Nel frattempo Watson è stato già messo al lavoro su altri campi, tra cui quello finanziario, acquisendo persino la capacità di predire problemi in tempo reale e, spesso, prima che se ne possa sospettare l’insorgere. Il salto di qualità è stato raggiunto creando applicazioni mobili ad hoc in grado di interfacciarsi con il supercervellone. Attualmente, sempre in collaborazione con Apple, Ibm ha lanciato sul mercato una ventina di applicazioni per iPhone e iPad dedicate a svariati campi aziendali. Tra questi l’aviazione civile, permettendo alle hostess di risolvere direttamente a bordo e in pochi click problemi pratici dei passeggeri, come ad esempio l’aver perso una coincidenza a causa del ritardo del volo. Nel settore del supporto tecnico, attrezzando con un tablet e la giusta app il personale che interviene, è possibile non solo dare agli specialisti un supporto concreto in termini di flusso di lavoro, ma anche – attraverso l’analisi in tempo reale di quanto stanno facendo – riconoscere in anticipo l’insorgere di possibili problemi. Watson è infatti in grado, analizzando i precedenti interventi, di riconoscere gli indizi di possibili grattacapi. «Non vogliamo semplicemente semplificare la vita alla gente, ma far succedere le cose in modo diverso», ha spiegato il responsabile delle vendite di soluzioni mobili di Ibm Svizzera Joern Skerswetat.

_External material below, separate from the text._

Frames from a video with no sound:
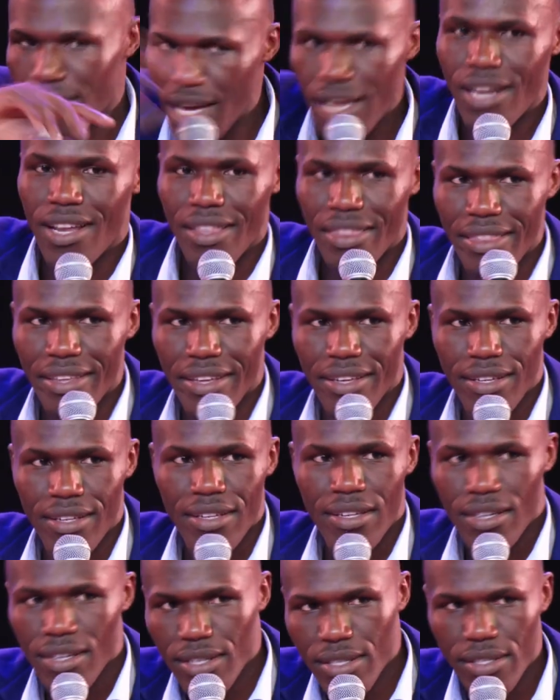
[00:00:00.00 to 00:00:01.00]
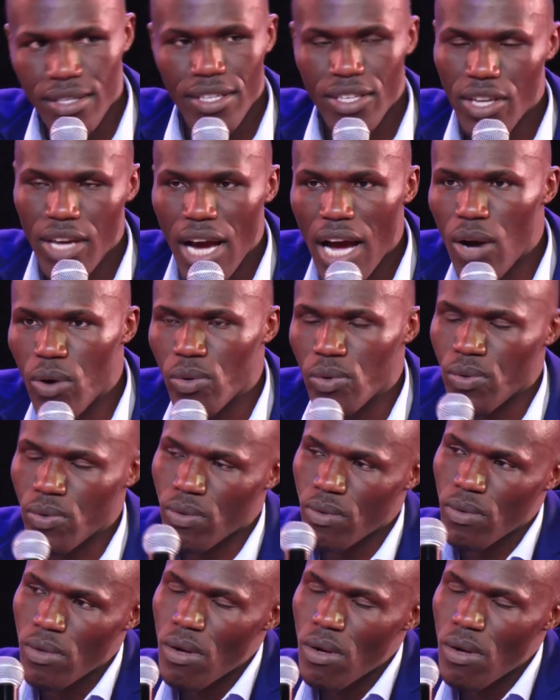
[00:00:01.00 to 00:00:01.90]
Anything. It's in your house.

Applicando lo stesso principio al campo assicurativo, il supercervellone è in grado di segnalare ad un consulente quando un proprio cliente sta per lasciare la compagnia. «Ciò permette al professionista di prevedere contromisure per evitare che ciò accada», ha aggiunto il dirigente di Ibm Svizzera, il quale ha già annunciato che entro la fine dell’anno saranno almeno un centinaia le app messe a disposizione dalla multinazionale a una svariata serie di professioni. 

La vera magia, un po’ inquietante a ben vedere, sta però nell’intelligenza di un sistema cognitivo in grado di leggere, interpretare e imparare da situazioni, testi e dati. Il tutto senza che nessuno gli spieghi nulla. Watson è certo un modo per fare ordine nel disordine, per ‘dominare’ il quantitativo di informazioni digitali generato dall’era dei computer e, per certi versi, per capire un po’ meglio il mondo che ci circonda. Il fatto che a farlo non sia un cervello umano è – forse – solo un dettaglio.